As the deadline to register to vote nears, the Michigan Secretary of State is working to ensure that no student seeking to cast a ballot on Election Day misses the Oct. 9 filing date.

On Friday, the Secretary of State’s Mobile Office set up outside the Michigan League to serve as a temporary full service branch to register students and residents to vote. The office also allowed visitors to renew license plate tabs, sign up to be an organ donor and renew driver’s licenses.

The mobile office will visit more than 20 college campuses and community centers across Michigan as part of the 2012 ExpressSOS Voter Registration Drive, according to Fred Woodhams, a spokesman for Michigan Secretary of State Ruth Johnson.

Woodhams said the office aims to assist students with voter registration, especially because they frequently change residences, and also provide the opportunity for them to take care of other services they need guidance on.

“Certainly when many people go to college, they want to update their registration address or they may not be registered at all,” Woodhams said. “So this created an opportunity for students in area residence to come out and register, and they can also conduct all of their other Secretary of State business there.”

He added that the Secretary of State’s office has been happy with its turnout so far, especially in their effort to influence political participation.

“We’ve been very pleased with the turnout at the events on other campuses,” Woodhams said. “ … It’s a great way to make sure their voice is heard on Election Day.”

Cynthia Wilbanks, the University’s vice president of government relations, said the efforts of the Secretary of State are indicative of the state’s ongoing emphasis on the importance of voting in November.

“The use of these mobile offices has been effective on college campuses,” Wilbanks said. “So it’s been a wonderful partnership, and I think we’ve found everyone to be very accommodating.”

In addition to serving as a convenient and practical opportunity for students and community members to register to vote, Wilbanks said the mobile office particularly resonates with her personally.

“I’m of the generation that had turned 18 when 18 year olds were first given the right to vote,” Wilbanks said. “So I use my own set of experiences going back to 1972 at Michigan and remembering the excitement about being registered for the first time and casting my vote in the 1972 election.”

She added that the mobile office, and efforts similar to it, are critical to promoting participation in democracy.

“What we want to do is encourage civic participation and civic engagement,” Wilbanks said. “The voting process is a very important part of what we hope students will carry (with them) the rest of their lives and that’s a significant level of civic engagement.”

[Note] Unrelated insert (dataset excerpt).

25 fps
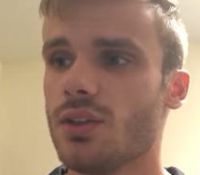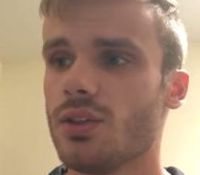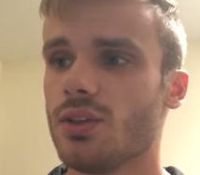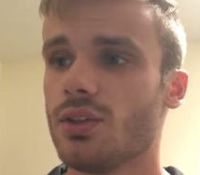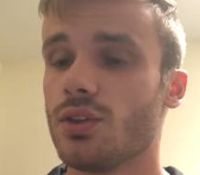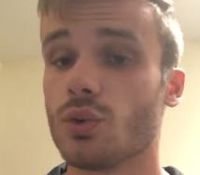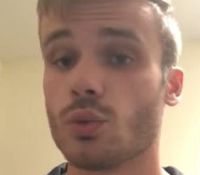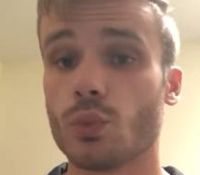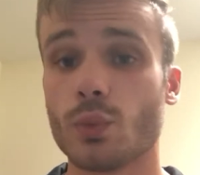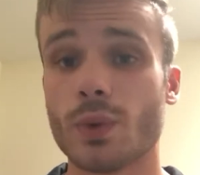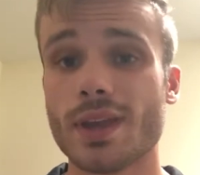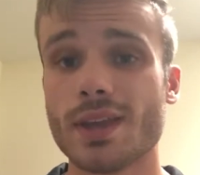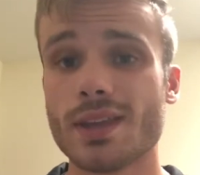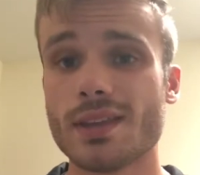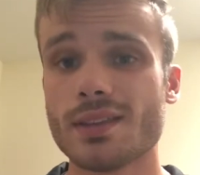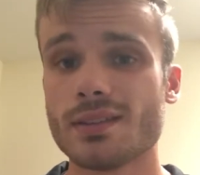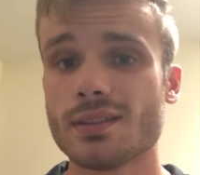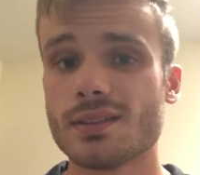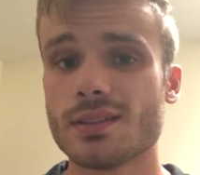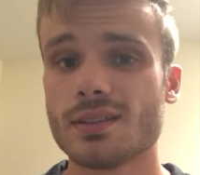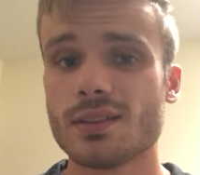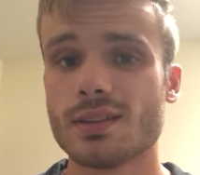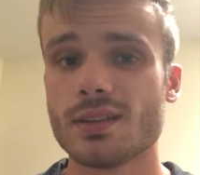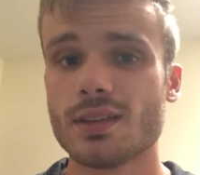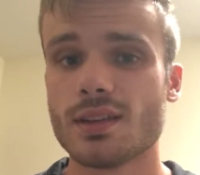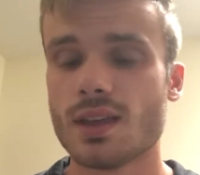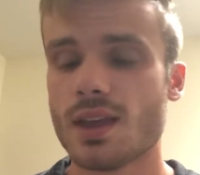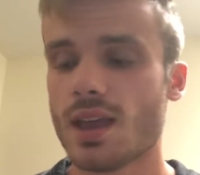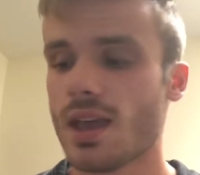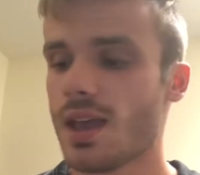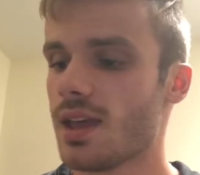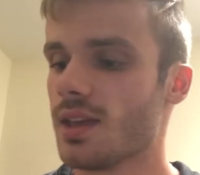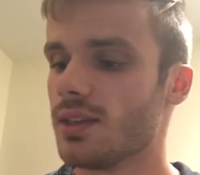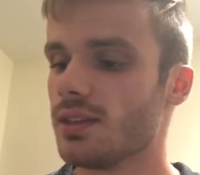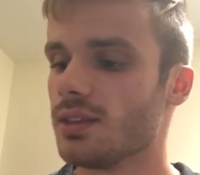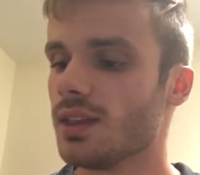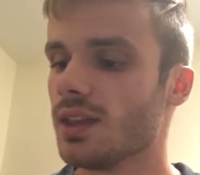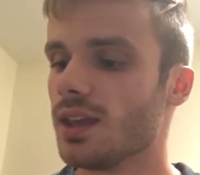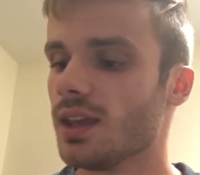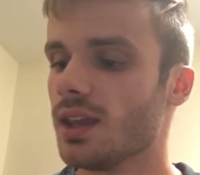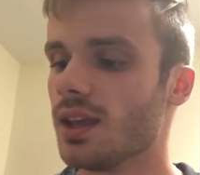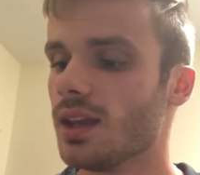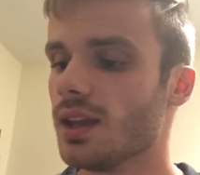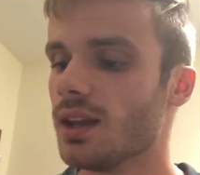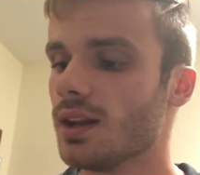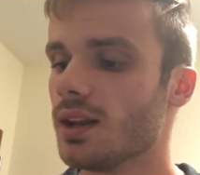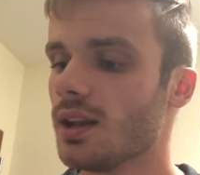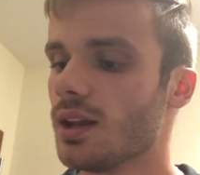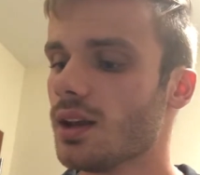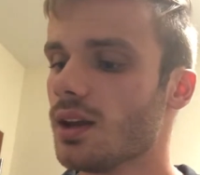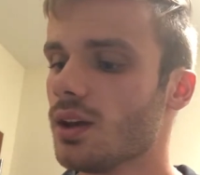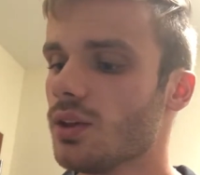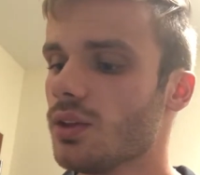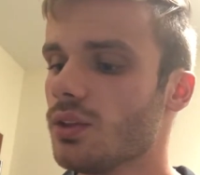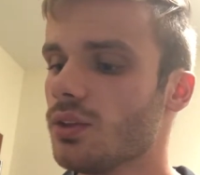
their weight, and then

Along with giving students a practical opportunity to register to vote, the mobile office helped to promote campus organizations that are also working to encourage student involvement in the election, Wilbanks said.

“This visit also helps to give visibility to the other voter registration activities that are on campus,” Wilbanks said. “There are lots of student organizations, like Central Student Government and Voice your Vote, that are important campus-led activities … that are also very much aligned with the goals of getting as many people to register to vote and eventually to vote.”

Rackham student Kimberly Reyes said convenience was a major factor in her visit to the mobile office, and she was glad to have the chance to take care of multiple things at once.

“I’m a graduate student and I’m super busy all the time,” Reyes said. “Not only did I have to register to vote for this election, but I also had to renew my license plates and take care of life stuff, so it does help to have it here and I can do it all at once.”

LSA senior Sarah Awad-Farid said the proximity of the mobile office to campus and lack of follow-up procedures was particularly helpful.

“I think this is a great opportunity for students to be able to register to vote,” Awad-Farid said. “It’s convenient for me, and honestly, it’s a great way to make sure, as a student, you are exercising your rights.”

The face-to-face interaction with the mobile office workers was also beneficial to help first-time voters prepare for the election, LSA sophomore Jonah Sementkowski said.

“The instructions online weren’t very efficient or helpful,” Sementkowski said. “I didn’t understand what I needed to do for the absentee ballot, so it’s nice that this is here.”

Annette Lozon, a University government relations associate, said the event is not only an opportunity for students to exercise their right to vote, but also a reminder about the importance of the election.

“It’s one more touch point to the community as a reminder that an election is coming,” Lozon said. “So maybe you already are registered to vote and you’ve got everything you need and you’re set, but it’s one more reminder about those ballot proposals, to take the time to look at them.”

Correction appended: A previous version of this article incorrectly stated the voter registration deadline date.